Neutral Theory of Molecular Evolution - Overview

Overview

While some scientists, such as Sueoka (1962), had hinted that perhaps neutral mutations were widespread, a coherent theory of neutral evolution was first formalized by Motoo Kimura in 1968, followed by a 1969 article by Jack L. King and Thomas H. Jukes, "Non-Darwinian Evolution".

Kimura posited that when one compares the genomes of existing species, the vast majority of molecular differences are selectively "neutral", i.e. the molecular changes represented by these differences do not influence the fitness of the individual organism. As a result, the theory regards these genomic features as neither subject to, nor explicable by, natural selection. This view is based in part on the degenerate genetic code, in which sequences of three nucleotides (codons) may differ and yet encode the same amino acid (GCC and GCA both encode alanine, for example). Consequently, many potential single-nucleotide changes are in effect "silent" or "unexpressed" (see synonymous or silent substitution). Such changes are presumed to have little or no biological effect. However, it should be noted that the original theory was based on the consistency in rates of amino acid changes, and hypothesized that the majority of those changes were also neutral.

A second hypothesis of the neutral theory is that most evolutionary change is the result of genetic drift acting on neutral alleles. A new allele arises typically through the spontaneous mutation of a single nucleotide within the sequence of a gene. In single-celled organisms, such an event immediately contributes a new allele to the population, and this allele is subject to drift. In sexually reproducing multicellular organisms, the nucleotide substitution must arise within one of the many sex cells that an individual carries. Then only if that sex cell participates in the genesis of an embryo does the mutation contribute a new allele to the population. Neutral substitutions create new neutral alleles.

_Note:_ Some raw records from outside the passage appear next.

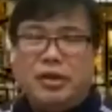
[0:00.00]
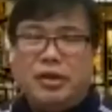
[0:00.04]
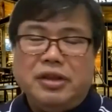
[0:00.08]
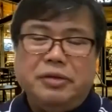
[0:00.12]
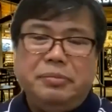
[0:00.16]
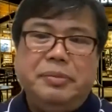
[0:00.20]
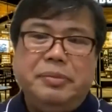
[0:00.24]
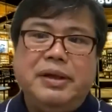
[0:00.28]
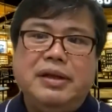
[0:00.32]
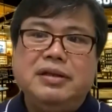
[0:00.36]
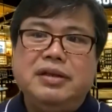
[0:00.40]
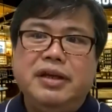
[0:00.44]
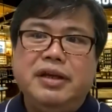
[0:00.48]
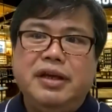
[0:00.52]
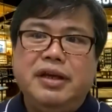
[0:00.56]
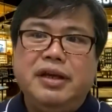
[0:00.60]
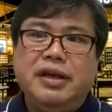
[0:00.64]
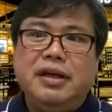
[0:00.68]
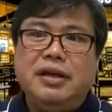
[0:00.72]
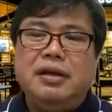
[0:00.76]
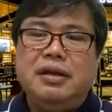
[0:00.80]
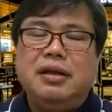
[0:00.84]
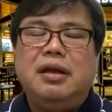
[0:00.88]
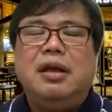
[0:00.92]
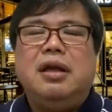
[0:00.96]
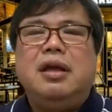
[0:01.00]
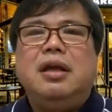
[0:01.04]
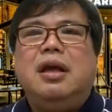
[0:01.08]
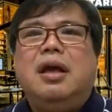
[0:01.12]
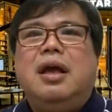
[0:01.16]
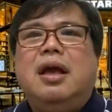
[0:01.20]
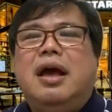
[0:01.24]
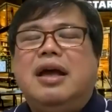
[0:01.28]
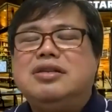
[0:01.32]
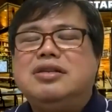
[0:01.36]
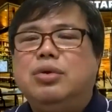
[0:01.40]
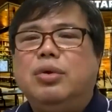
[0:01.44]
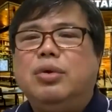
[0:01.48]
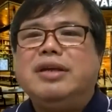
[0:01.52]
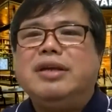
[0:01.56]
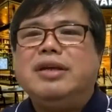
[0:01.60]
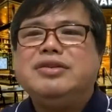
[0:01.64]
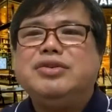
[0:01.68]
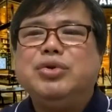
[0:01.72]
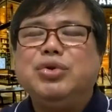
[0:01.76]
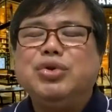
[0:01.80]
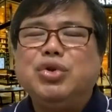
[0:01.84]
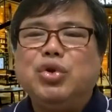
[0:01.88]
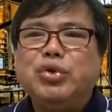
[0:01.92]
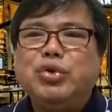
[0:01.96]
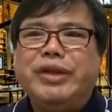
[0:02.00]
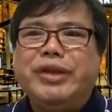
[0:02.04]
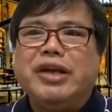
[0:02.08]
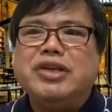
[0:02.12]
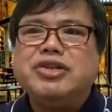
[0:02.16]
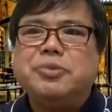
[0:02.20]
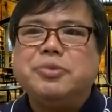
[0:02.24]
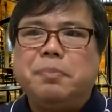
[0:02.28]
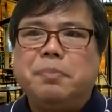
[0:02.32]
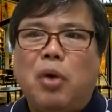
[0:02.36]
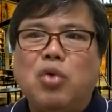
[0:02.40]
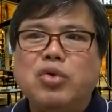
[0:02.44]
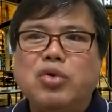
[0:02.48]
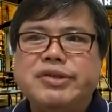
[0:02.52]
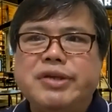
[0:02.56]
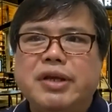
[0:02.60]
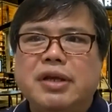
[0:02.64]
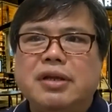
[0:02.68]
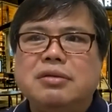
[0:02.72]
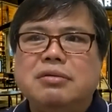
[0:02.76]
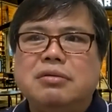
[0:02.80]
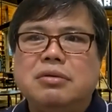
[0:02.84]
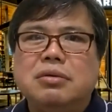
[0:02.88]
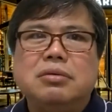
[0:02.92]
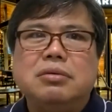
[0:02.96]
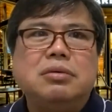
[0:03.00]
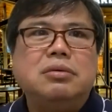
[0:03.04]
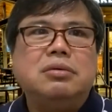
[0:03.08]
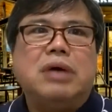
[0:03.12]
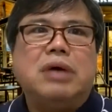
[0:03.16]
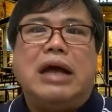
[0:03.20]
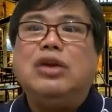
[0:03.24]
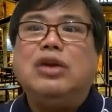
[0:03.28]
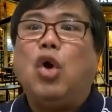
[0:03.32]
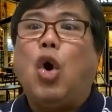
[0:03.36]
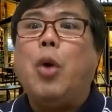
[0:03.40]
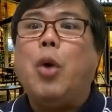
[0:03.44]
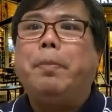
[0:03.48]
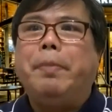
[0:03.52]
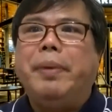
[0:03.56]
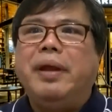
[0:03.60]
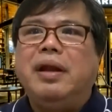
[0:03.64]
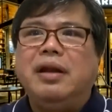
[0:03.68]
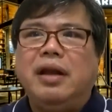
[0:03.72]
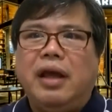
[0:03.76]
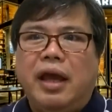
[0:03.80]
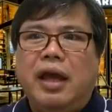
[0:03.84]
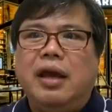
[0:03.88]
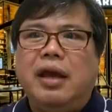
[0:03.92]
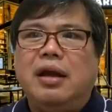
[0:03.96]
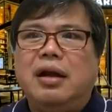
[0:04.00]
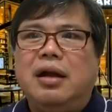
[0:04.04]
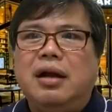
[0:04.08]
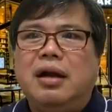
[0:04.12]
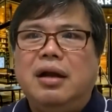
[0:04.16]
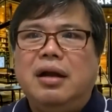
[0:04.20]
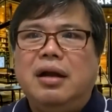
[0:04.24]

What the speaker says: building, as long as you don't expose it to an open air,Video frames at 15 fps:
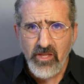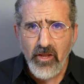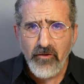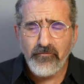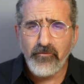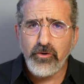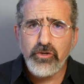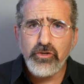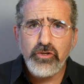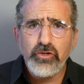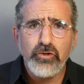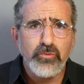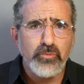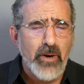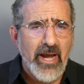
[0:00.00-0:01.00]
for
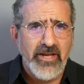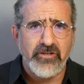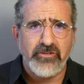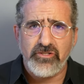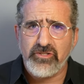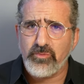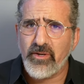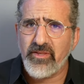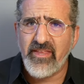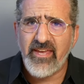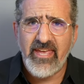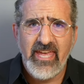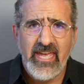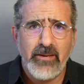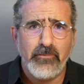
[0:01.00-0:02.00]
new writers when they
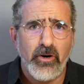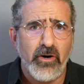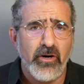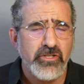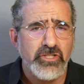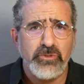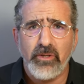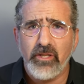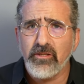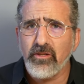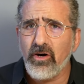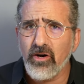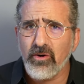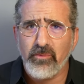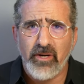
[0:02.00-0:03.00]
came on to a
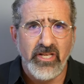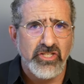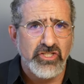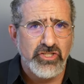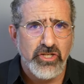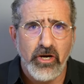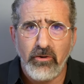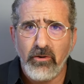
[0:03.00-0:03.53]
long-running show.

Through drift, these new alleles may become more common within the population. They may subsequently be lost, or in rare cases they may become fixed, meaning that the new allele becomes standard in the population.

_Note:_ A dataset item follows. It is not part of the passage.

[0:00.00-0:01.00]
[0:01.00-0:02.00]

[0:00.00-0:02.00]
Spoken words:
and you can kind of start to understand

According to the mathematics of drift, when comparing divergent populations, most of the single-nucleotide differences can be assumed to have accumulated at the same rate as individuals with mutations are born. This latter rate, it has been argued, is predictable from the error rate of the enzymes that carry out DNA replication; these enzymes have been well studied and are highly conserved across all species. Thus the neutral theory provides a rationale for the molecular clock, although the discovery of a molecular clock predates neutral theory. The observed overdispersion of the molecular clock is not predicted by or compatible with neutral theory.

Many molecular biologists and population geneticists also contributed to the development of the neutral theory, which may be viewed as an offshoot of the modern evolutionary synthesis.

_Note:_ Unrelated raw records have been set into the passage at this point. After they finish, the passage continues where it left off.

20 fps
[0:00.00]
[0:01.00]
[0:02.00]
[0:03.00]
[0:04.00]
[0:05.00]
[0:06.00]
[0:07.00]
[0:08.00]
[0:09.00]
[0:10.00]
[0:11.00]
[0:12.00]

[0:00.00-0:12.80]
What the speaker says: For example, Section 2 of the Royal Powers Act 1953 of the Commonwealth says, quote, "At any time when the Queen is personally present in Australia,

Neutral theory does not contradict natural selection, nor does it deny that selection occurs. Hughes writes: "Evolutionary biologists typically distinguish two main types of natural selection: purifying selection, which acts to eliminate deleterious mutations; and positive (Darwinian) selection, which favors advantageous mutations. Positive selection can, in turn, be further subdivided into directional selection, which tends toward fixation of an advantageous allele, and balancing selection, which maintains a polymorphism. The neutral theory of molecular evolution predicts that purifying selection is ubiquitous, but that both forms of positive selection are rare, whereas not denying the importance of positive selection in the origin of adaptations." In another essay, Hughes writes: "Purifying selection is the norm in the evolution of protein coding genes. Positive selection is a relative rarity — but of great interest, precisely because it represents a departure from the norm."